**Work required:** Your output should match the listing below word for word, without any images.

**Supplied information:**
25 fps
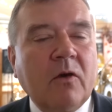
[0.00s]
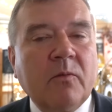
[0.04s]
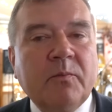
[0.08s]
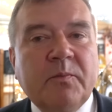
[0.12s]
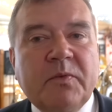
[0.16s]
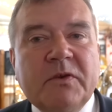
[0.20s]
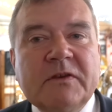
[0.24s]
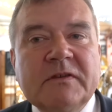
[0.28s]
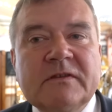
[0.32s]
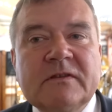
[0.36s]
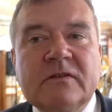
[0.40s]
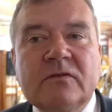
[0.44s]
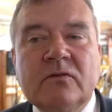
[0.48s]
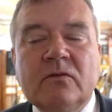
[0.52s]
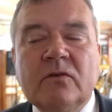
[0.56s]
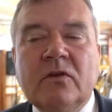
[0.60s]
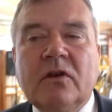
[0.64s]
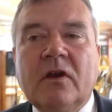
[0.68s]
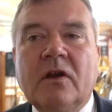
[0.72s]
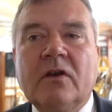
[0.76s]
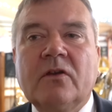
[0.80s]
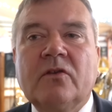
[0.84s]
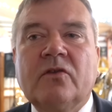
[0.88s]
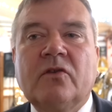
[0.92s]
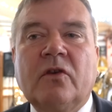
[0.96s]

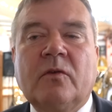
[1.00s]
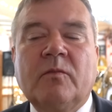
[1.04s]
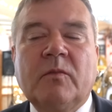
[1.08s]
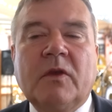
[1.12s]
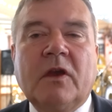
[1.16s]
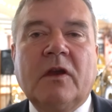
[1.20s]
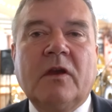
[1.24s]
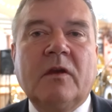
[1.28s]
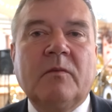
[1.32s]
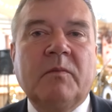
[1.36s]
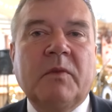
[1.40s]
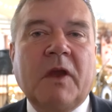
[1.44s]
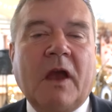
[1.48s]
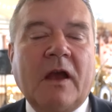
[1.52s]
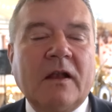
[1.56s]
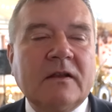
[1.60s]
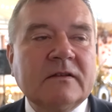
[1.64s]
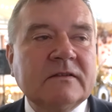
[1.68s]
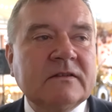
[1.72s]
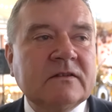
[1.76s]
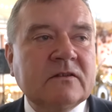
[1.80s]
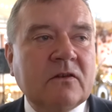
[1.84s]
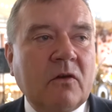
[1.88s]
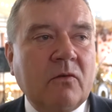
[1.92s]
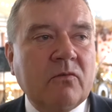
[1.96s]
opisuje ziemię
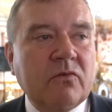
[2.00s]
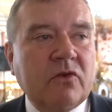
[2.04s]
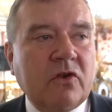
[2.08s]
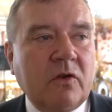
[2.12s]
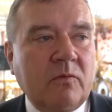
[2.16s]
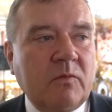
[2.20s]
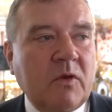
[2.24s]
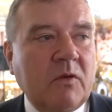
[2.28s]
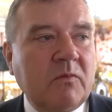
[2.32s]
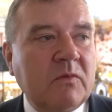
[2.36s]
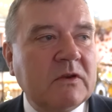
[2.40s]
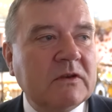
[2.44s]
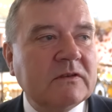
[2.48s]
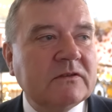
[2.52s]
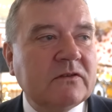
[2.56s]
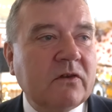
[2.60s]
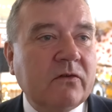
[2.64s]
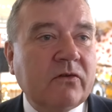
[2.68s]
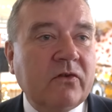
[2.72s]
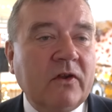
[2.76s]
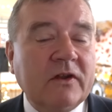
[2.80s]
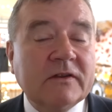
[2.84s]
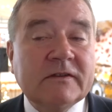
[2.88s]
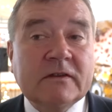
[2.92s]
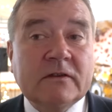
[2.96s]
bialską, ziemię
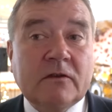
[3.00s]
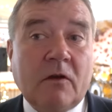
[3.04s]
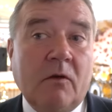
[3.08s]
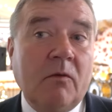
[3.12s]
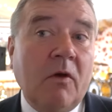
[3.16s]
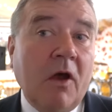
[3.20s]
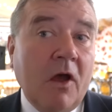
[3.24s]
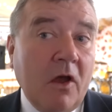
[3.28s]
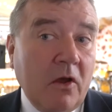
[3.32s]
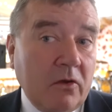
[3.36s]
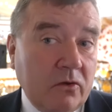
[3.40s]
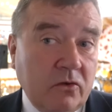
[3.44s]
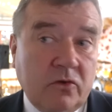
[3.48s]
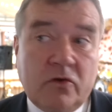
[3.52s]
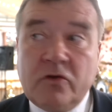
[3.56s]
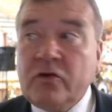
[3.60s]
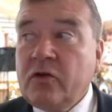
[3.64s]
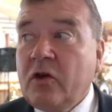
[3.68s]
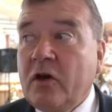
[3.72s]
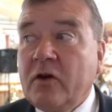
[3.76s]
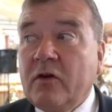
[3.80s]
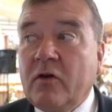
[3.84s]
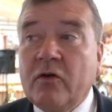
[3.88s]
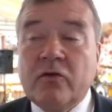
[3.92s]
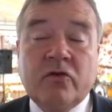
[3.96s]
międzyrzecką.
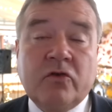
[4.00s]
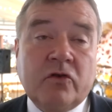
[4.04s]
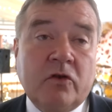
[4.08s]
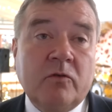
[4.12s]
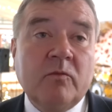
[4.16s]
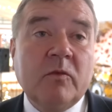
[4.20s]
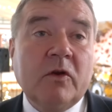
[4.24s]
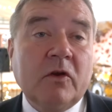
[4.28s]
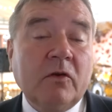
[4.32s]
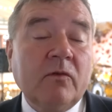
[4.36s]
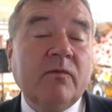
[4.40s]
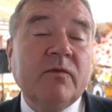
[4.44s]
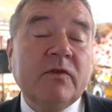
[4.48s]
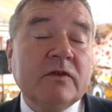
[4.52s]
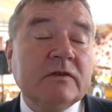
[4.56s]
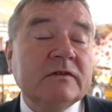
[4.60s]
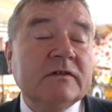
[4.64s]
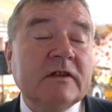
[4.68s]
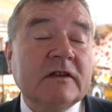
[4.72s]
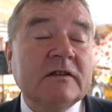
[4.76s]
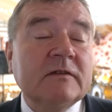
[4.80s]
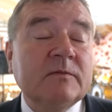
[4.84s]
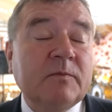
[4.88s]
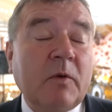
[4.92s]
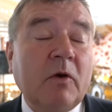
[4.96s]
Dzisiaj gościmy również
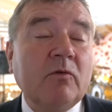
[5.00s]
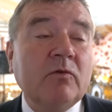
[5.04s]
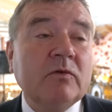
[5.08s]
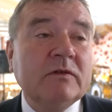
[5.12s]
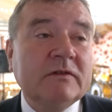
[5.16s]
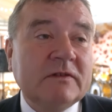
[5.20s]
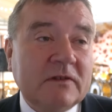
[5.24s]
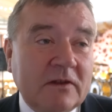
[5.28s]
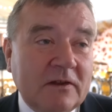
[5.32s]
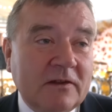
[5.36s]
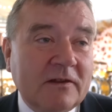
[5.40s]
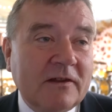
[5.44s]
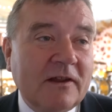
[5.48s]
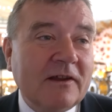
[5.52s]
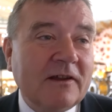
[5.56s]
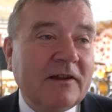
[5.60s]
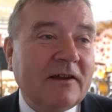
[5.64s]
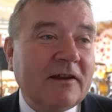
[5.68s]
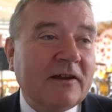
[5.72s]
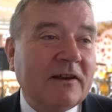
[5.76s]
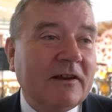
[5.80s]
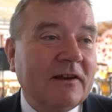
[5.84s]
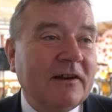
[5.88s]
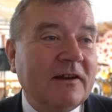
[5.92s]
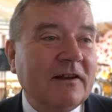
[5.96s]
zespoły z innych
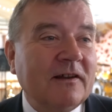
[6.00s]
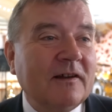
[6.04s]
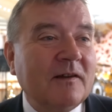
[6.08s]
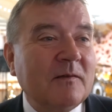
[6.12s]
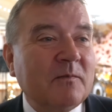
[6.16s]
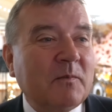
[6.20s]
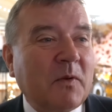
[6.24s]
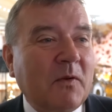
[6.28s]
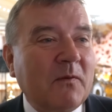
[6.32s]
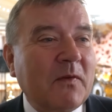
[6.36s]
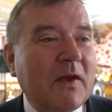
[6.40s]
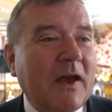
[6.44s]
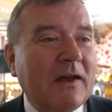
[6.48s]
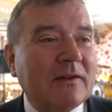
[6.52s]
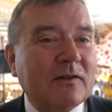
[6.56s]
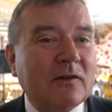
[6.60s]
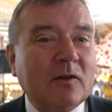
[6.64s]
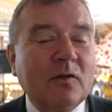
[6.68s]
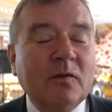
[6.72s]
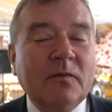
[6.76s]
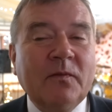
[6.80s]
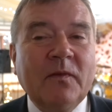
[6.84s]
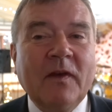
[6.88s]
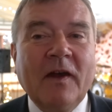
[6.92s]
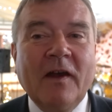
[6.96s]
e,
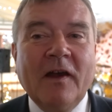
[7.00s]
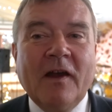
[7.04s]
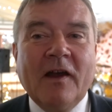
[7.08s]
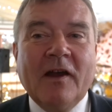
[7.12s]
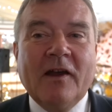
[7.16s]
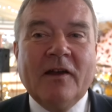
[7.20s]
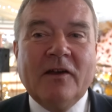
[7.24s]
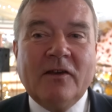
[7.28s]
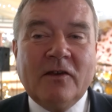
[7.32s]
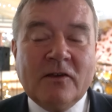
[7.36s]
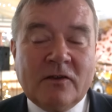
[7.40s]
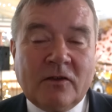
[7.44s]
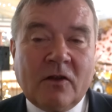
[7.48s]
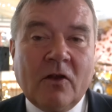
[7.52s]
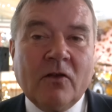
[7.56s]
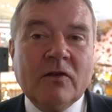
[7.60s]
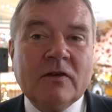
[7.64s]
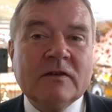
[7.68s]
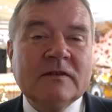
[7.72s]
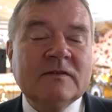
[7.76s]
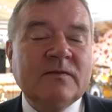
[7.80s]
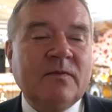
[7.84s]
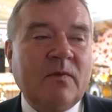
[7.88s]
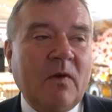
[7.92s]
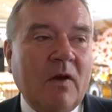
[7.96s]
powiatów i to
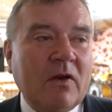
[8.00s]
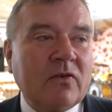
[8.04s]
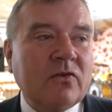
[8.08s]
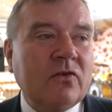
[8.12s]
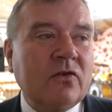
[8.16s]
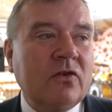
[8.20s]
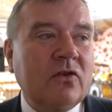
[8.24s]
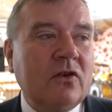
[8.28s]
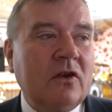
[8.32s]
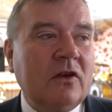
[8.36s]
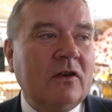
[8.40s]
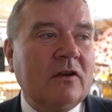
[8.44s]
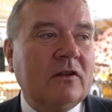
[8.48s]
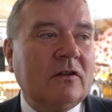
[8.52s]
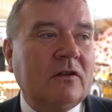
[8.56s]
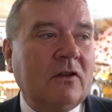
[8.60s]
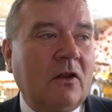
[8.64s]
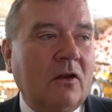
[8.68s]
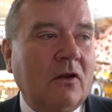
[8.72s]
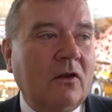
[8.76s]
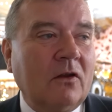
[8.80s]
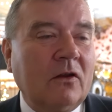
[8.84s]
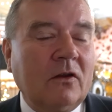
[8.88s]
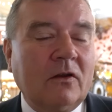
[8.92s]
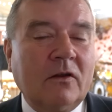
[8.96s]
jest właśnie
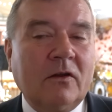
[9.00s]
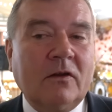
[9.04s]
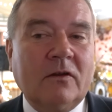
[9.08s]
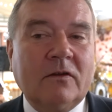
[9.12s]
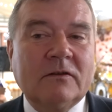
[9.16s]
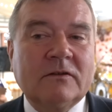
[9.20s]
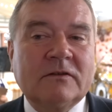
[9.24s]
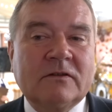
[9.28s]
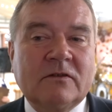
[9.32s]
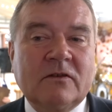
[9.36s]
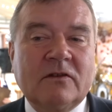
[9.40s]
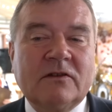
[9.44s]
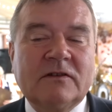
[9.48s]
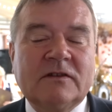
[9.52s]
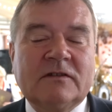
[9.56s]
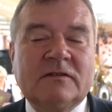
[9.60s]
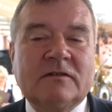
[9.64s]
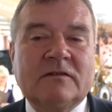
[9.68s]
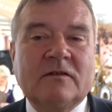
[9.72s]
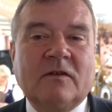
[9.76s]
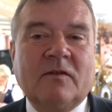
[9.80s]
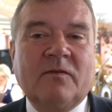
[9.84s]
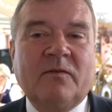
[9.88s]
to, co jest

**Response to this exercise:**
25 fps
[0.00s]
[0.04s]
[0.08s]
[0.12s]
[0.16s]
[0.20s]
[0.24s]
[0.28s]
[0.32s]
[0.36s]
[0.40s]
[0.44s]
[0.48s]
[0.52s]
[0.56s]
[0.60s]
[0.64s]
[0.68s]
[0.72s]
[0.76s]
[0.80s]
[0.84s]
[0.88s]
[0.92s]
[0.96s]

[1.00s]
[1.04s]
[1.08s]
[1.12s]
[1.16s]
[1.20s]
[1.24s]
[1.28s]
[1.32s]
[1.36s]
[1.40s]
[1.44s]
[1.48s]
[1.52s]
[1.56s]
[1.60s]
[1.64s]
[1.68s]
[1.72s]
[1.76s]
[1.80s]
[1.84s]
[1.88s]
[1.92s]
[1.96s]
opisuje ziemię
[2.00s]
[2.04s]
[2.08s]
[2.12s]
[2.16s]
[2.20s]
[2.24s]
[2.28s]
[2.32s]
[2.36s]
[2.40s]
[2.44s]
[2.48s]
[2.52s]
[2.56s]
[2.60s]
[2.64s]
[2.68s]
[2.72s]
[2.76s]
[2.80s]
[2.84s]
[2.88s]
[2.92s]
[2.96s]
bialską, ziemię
[3.00s]
[3.04s]
[3.08s]
[3.12s]
[3.16s]
[3.20s]
[3.24s]
[3.28s]
[3.32s]
[3.36s]
[3.40s]
[3.44s]
[3.48s]
[3.52s]
[3.56s]
[3.60s]
[3.64s]
[3.68s]
[3.72s]
[3.76s]
[3.80s]
[3.84s]
[3.88s]
[3.92s]
[3.96s]
międzyrzecką.
[4.00s]
[4.04s]
[4.08s]
[4.12s]
[4.16s]
[4.20s]
[4.24s]
[4.28s]
[4.32s]
[4.36s]
[4.40s]
[4.44s]
[4.48s]
[4.52s]
[4.56s]
[4.60s]
[4.64s]
[4.68s]
[4.72s]
[4.76s]
[4.80s]
[4.84s]
[4.88s]
[4.92s]
[4.96s]
Dzisiaj gościmy również
[5.00s]
[5.04s]
[5.08s]
[5.12s]
[5.16s]
[5.20s]
[5.24s]
[5.28s]
[5.32s]
[5.36s]
[5.40s]
[5.44s]
[5.48s]
[5.52s]
[5.56s]
[5.60s]
[5.64s]
[5.68s]
[5.72s]
[5.76s]
[5.80s]
[5.84s]
[5.88s]
[5.92s]
[5.96s]
zespoły z innych
[6.00s]
[6.04s]
[6.08s]
[6.12s]
[6.16s]
[6.20s]
[6.24s]
[6.28s]
[6.32s]
[6.36s]
[6.40s]
[6.44s]
[6.48s]
[6.52s]
[6.56s]
[6.60s]
[6.64s]
[6.68s]
[6.72s]
[6.76s]
[6.80s]
[6.84s]
[6.88s]
[6.92s]
[6.96s]
e,
[7.00s]
[7.04s]
[7.08s]
[7.12s]
[7.16s]
[7.20s]
[7.24s]
[7.28s]
[7.32s]
[7.36s]
[7.40s]
[7.44s]
[7.48s]
[7.52s]
[7.56s]
[7.60s]
[7.64s]
[7.68s]
[7.72s]
[7.76s]
[7.80s]
[7.84s]
[7.88s]
[7.92s]
[7.96s]
powiatów i to
[8.00s]
[8.04s]
[8.08s]
[8.12s]
[8.16s]
[8.20s]
[8.24s]
[8.28s]
[8.32s]
[8.36s]
[8.40s]
[8.44s]
[8.48s]
[8.52s]
[8.56s]
[8.60s]
[8.64s]
[8.68s]
[8.72s]
[8.76s]
[8.80s]
[8.84s]
[8.88s]
[8.92s]
[8.96s]
jest właśnie
[9.00s]
[9.04s]
[9.08s]
[9.12s]
[9.16s]
[9.20s]
[9.24s]
[9.28s]
[9.32s]
[9.36s]
[9.40s]
[9.44s]
[9.48s]
[9.52s]
[9.56s]
[9.60s]
[9.64s]
[9.68s]
[9.72s]
[9.76s]
[9.80s]
[9.84s]
[9.88s]
to, co jest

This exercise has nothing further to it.